::: Material shown :::

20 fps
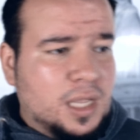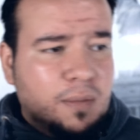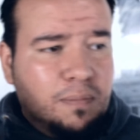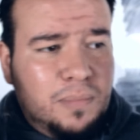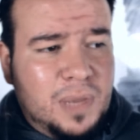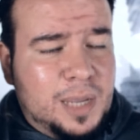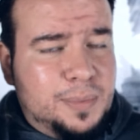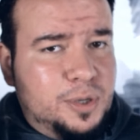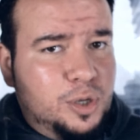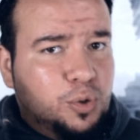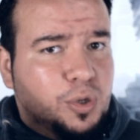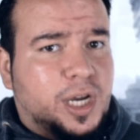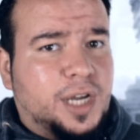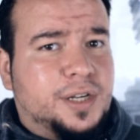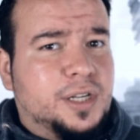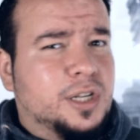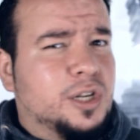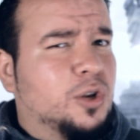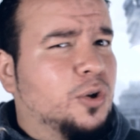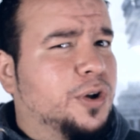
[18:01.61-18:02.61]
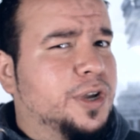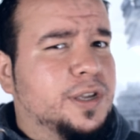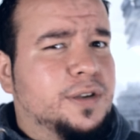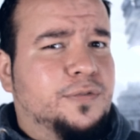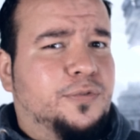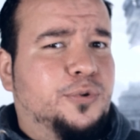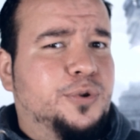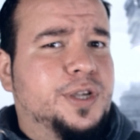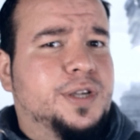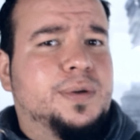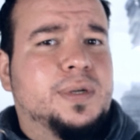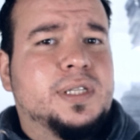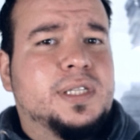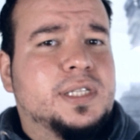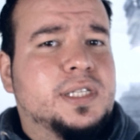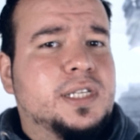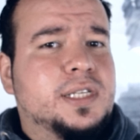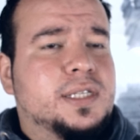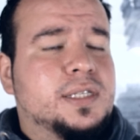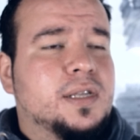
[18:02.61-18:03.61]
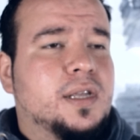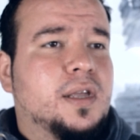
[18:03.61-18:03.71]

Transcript: Maybe you got annoying frequencies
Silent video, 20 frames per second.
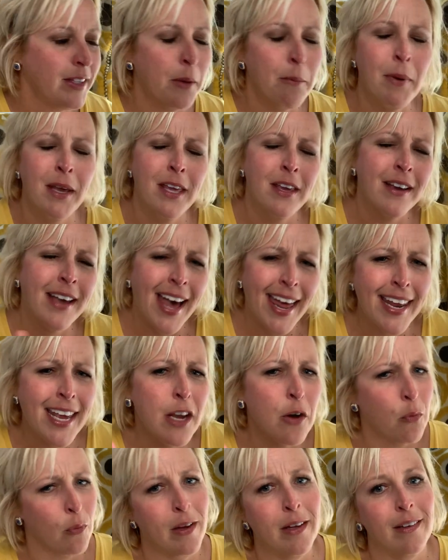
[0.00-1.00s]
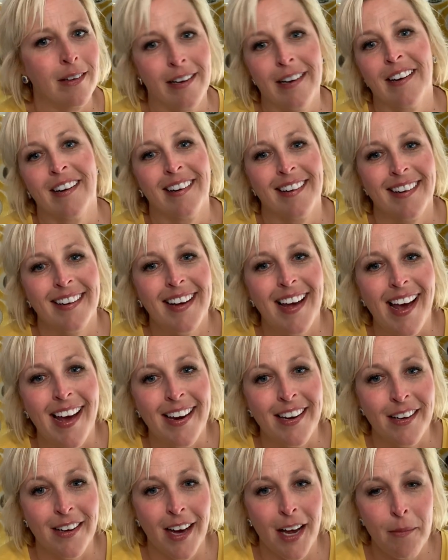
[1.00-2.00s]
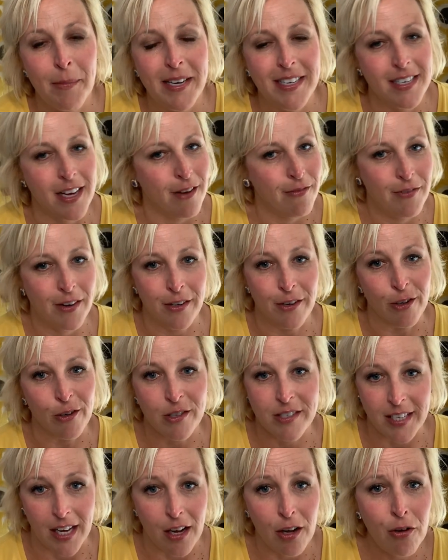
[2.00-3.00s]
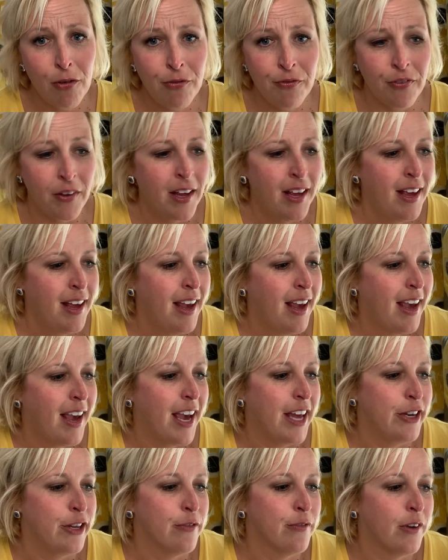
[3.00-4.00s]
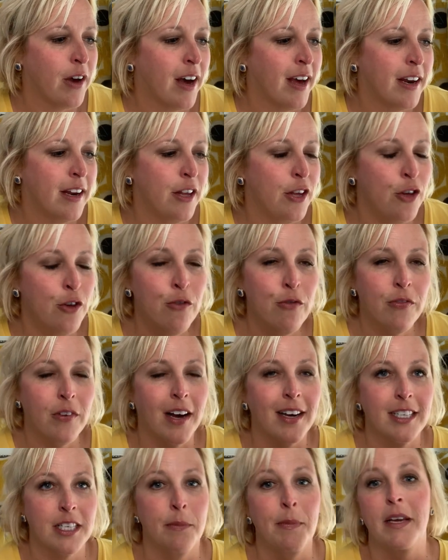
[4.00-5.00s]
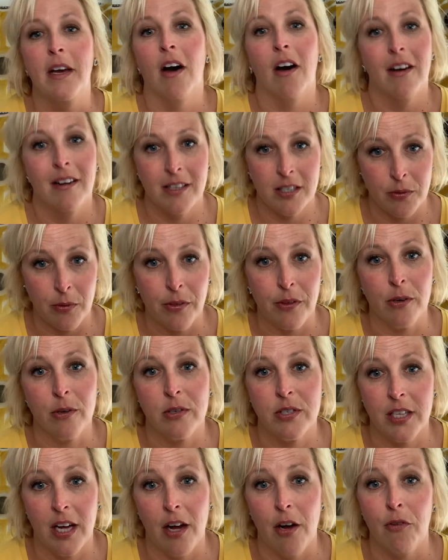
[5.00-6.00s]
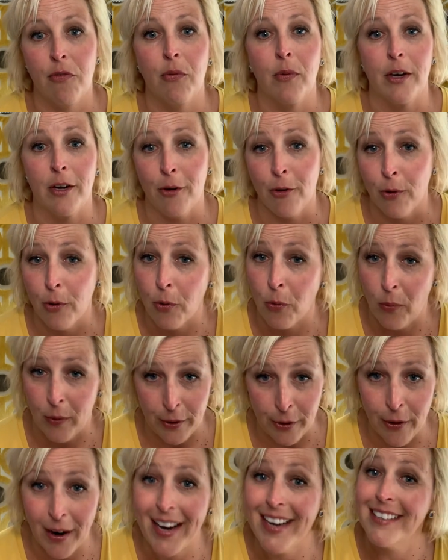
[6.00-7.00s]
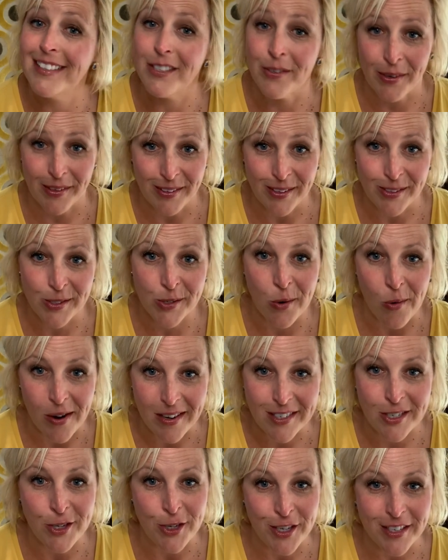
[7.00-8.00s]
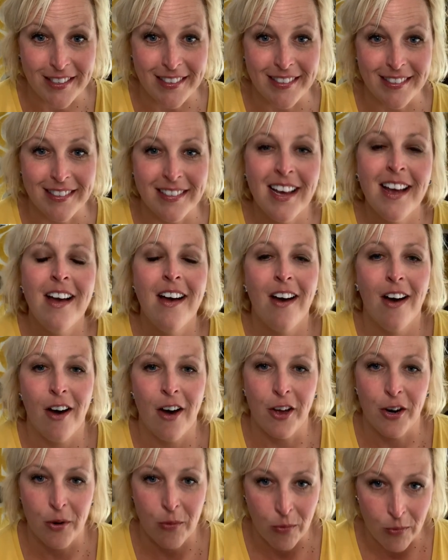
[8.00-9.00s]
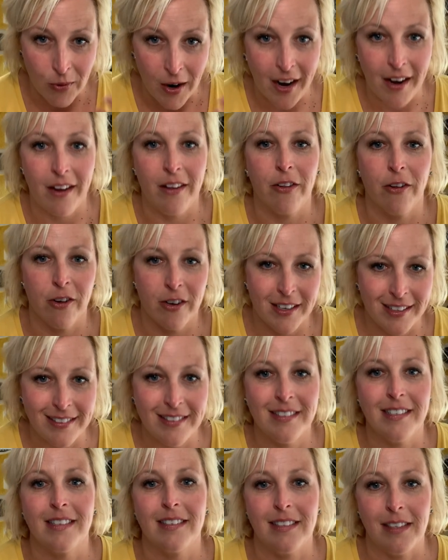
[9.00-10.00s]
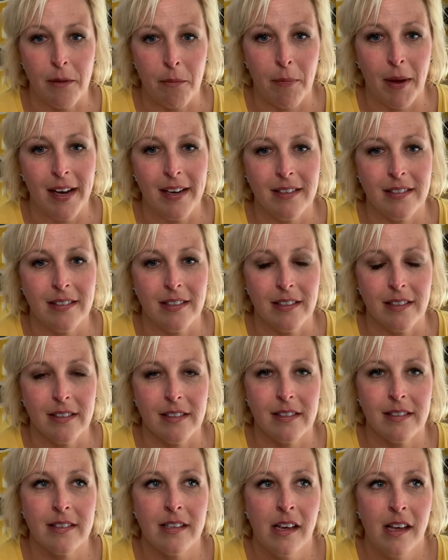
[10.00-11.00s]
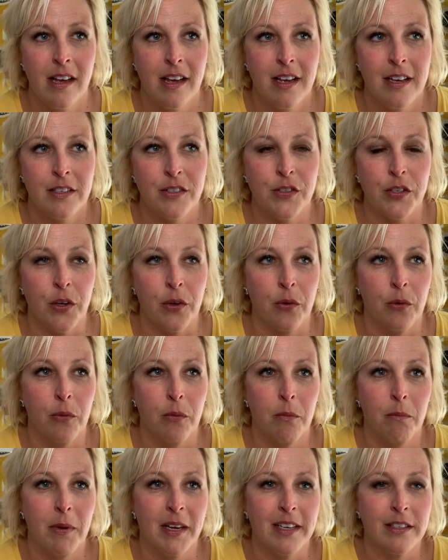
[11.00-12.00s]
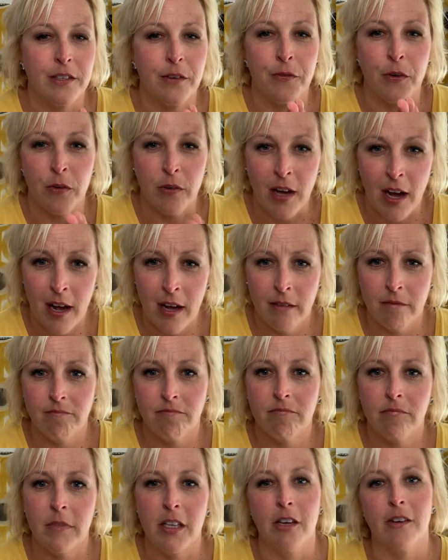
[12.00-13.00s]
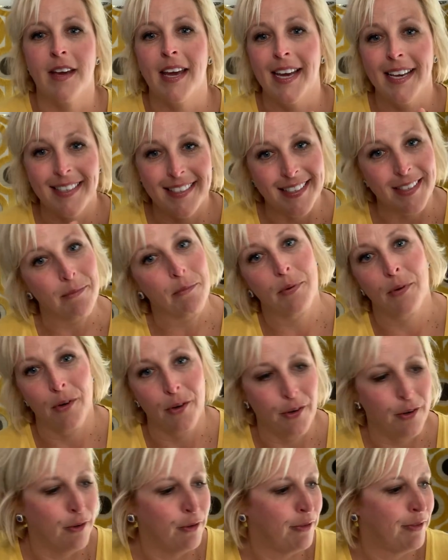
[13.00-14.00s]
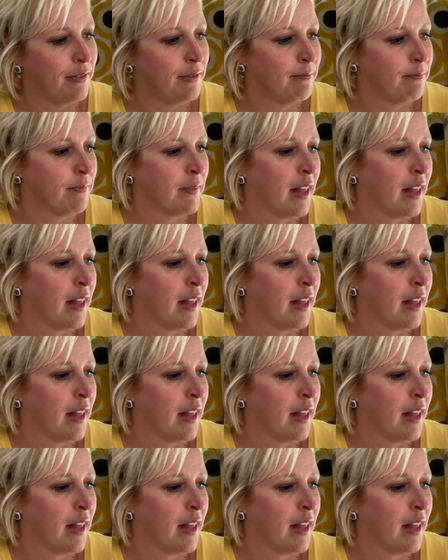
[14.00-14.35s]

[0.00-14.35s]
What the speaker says: But you got to get real here, and you got to be tough on yourself, and you've got to be honest with yourself when you're answering those questions on a regular, consistent basis. So, because if you're not, you can't improve.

:::

# Action item
Leaving the pictures aside, write out the entries above exactly.

# Response below
20 fps
[18:01.61-18:02.61]
[18:02.61-18:03.61]
[18:03.61-18:03.71]

Transcript: Maybe you got annoying frequencies
Silent video, 20 frames per second.
[0.00-1.00s]
[1.00-2.00s]
[2.00-3.00s]
[3.00-4.00s]
[4.00-5.00s]
[5.00-6.00s]
[6.00-7.00s]
[7.00-8.00s]
[8.00-9.00s]
[9.00-10.00s]
[10.00-11.00s]
[11.00-12.00s]
[12.00-13.00s]
[13.00-14.00s]
[14.00-14.35s]

[0.00-14.35s]
What the speaker says: But you got to get real here, and you got to be tough on yourself, and you've got to be honest with yourself when you're answering those questions on a regular, consistent basis. So, because if you're not, you can't improve.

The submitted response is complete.